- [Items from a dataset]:
++++++++++
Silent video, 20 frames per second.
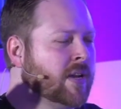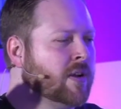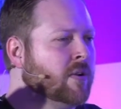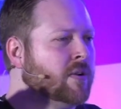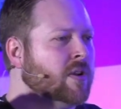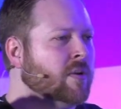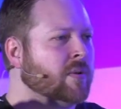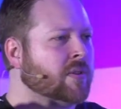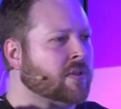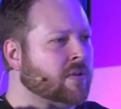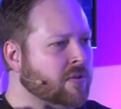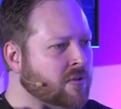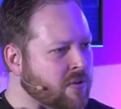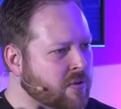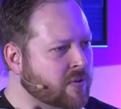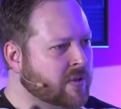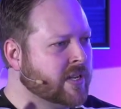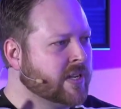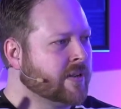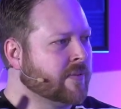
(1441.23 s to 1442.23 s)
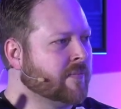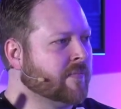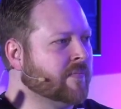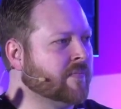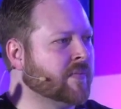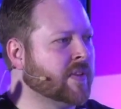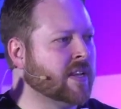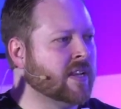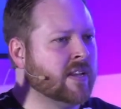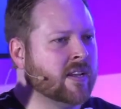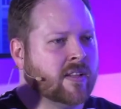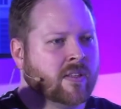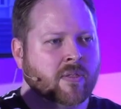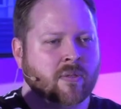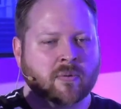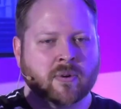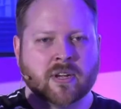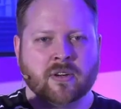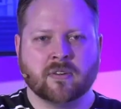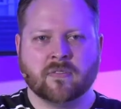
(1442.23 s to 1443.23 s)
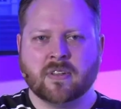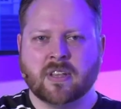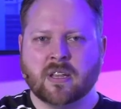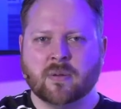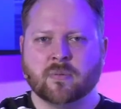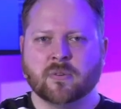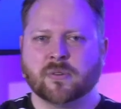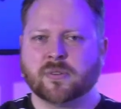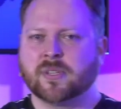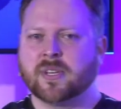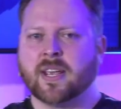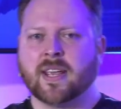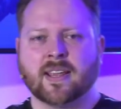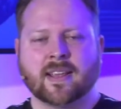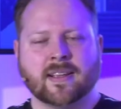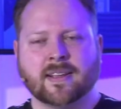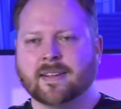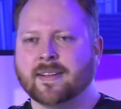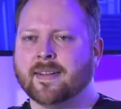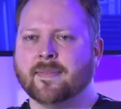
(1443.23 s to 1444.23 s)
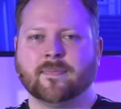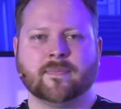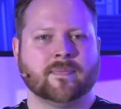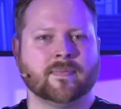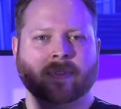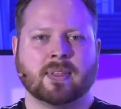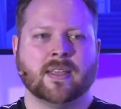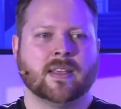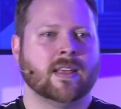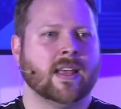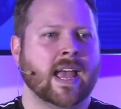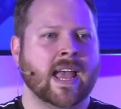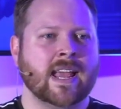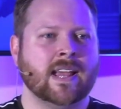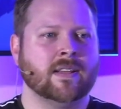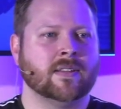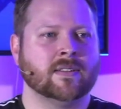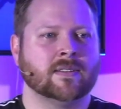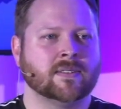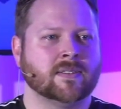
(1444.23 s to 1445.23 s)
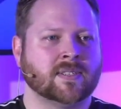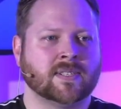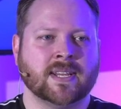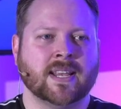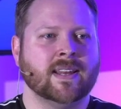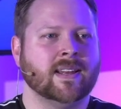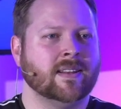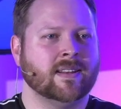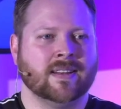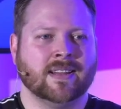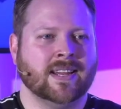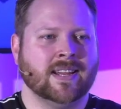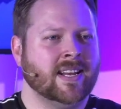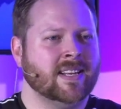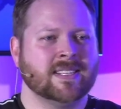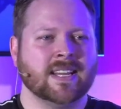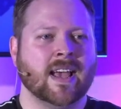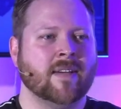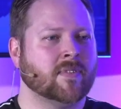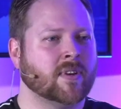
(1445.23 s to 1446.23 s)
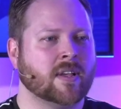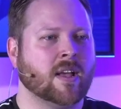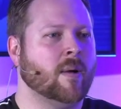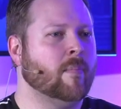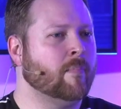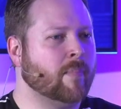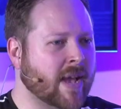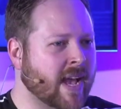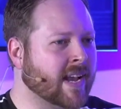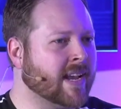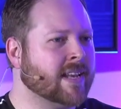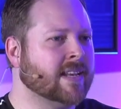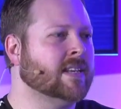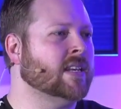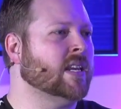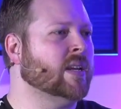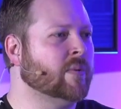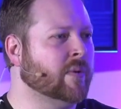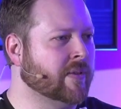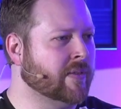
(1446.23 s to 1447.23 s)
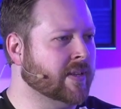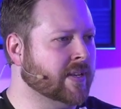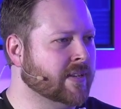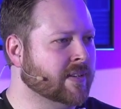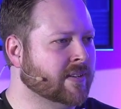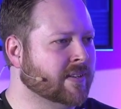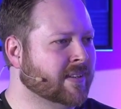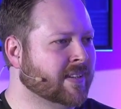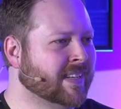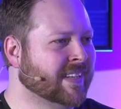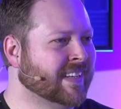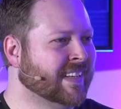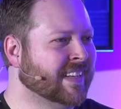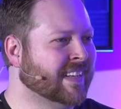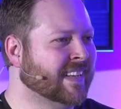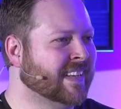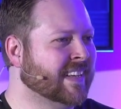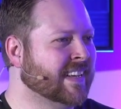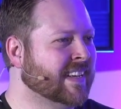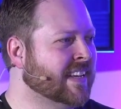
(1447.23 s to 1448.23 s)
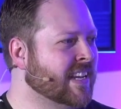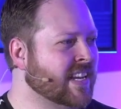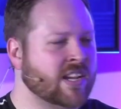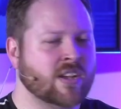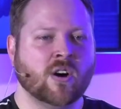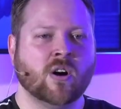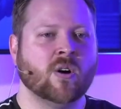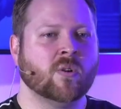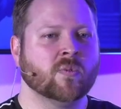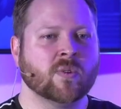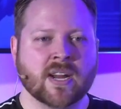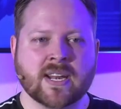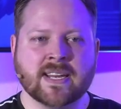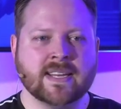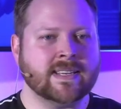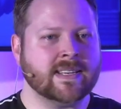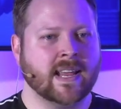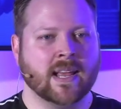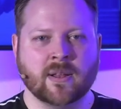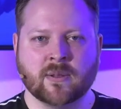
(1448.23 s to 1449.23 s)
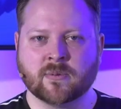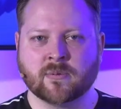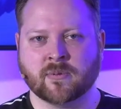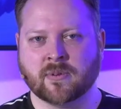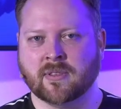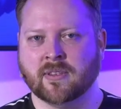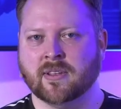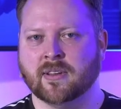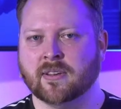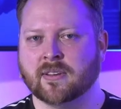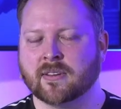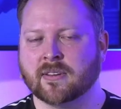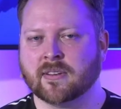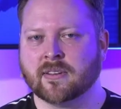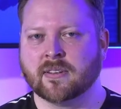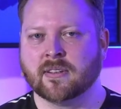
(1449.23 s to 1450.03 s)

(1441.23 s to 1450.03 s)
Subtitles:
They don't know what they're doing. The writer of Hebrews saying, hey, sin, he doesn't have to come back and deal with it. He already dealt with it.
++++++++++
- [YOUR INSTRUCTIONS]: Copy exactly the lines from the one containing "(1448.23 s to 1449.23 s)" through the last line of the records above, including both, and omit every picture.

- [RESULT]:
(1448.23 s to 1449.23 s)
(1449.23 s to 1450.03 s)

(1441.23 s to 1450.03 s)
Subtitles:
They don't know what they're doing. The writer of Hebrews saying, hey, sin, he doesn't have to come back and deal with it. He already dealt with it.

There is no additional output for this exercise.